Exercise instructions:
Return every entry exactly, except for any pictures.

---------- Material shown

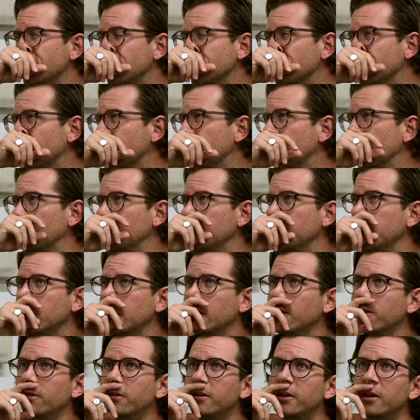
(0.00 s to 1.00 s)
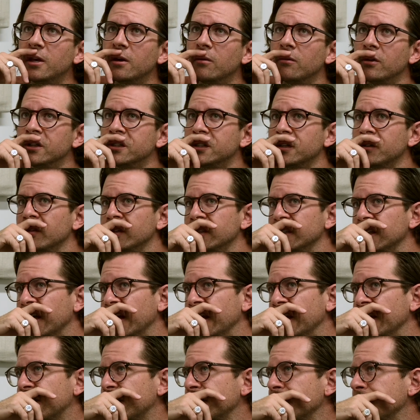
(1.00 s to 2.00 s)
in the, I want to say it was
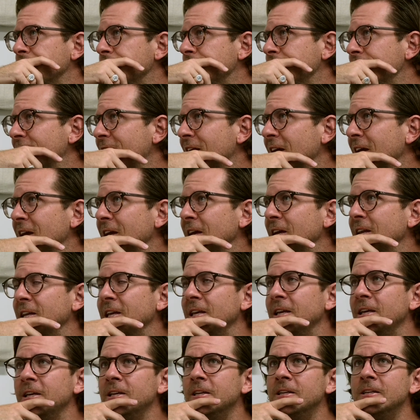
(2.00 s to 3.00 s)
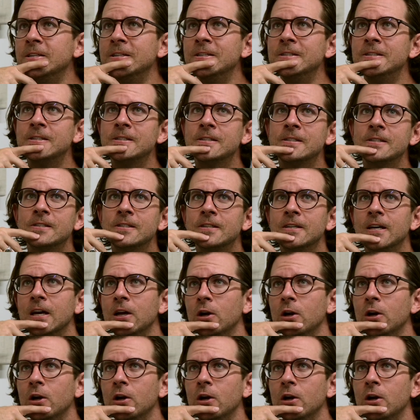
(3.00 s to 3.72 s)
like 80s.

--------------------

Finished task:
(0.00 s to 1.00 s)
(1.00 s to 2.00 s)
in the, I want to say it was
(2.00 s to 3.00 s)
(3.00 s to 3.72 s)
like 80s.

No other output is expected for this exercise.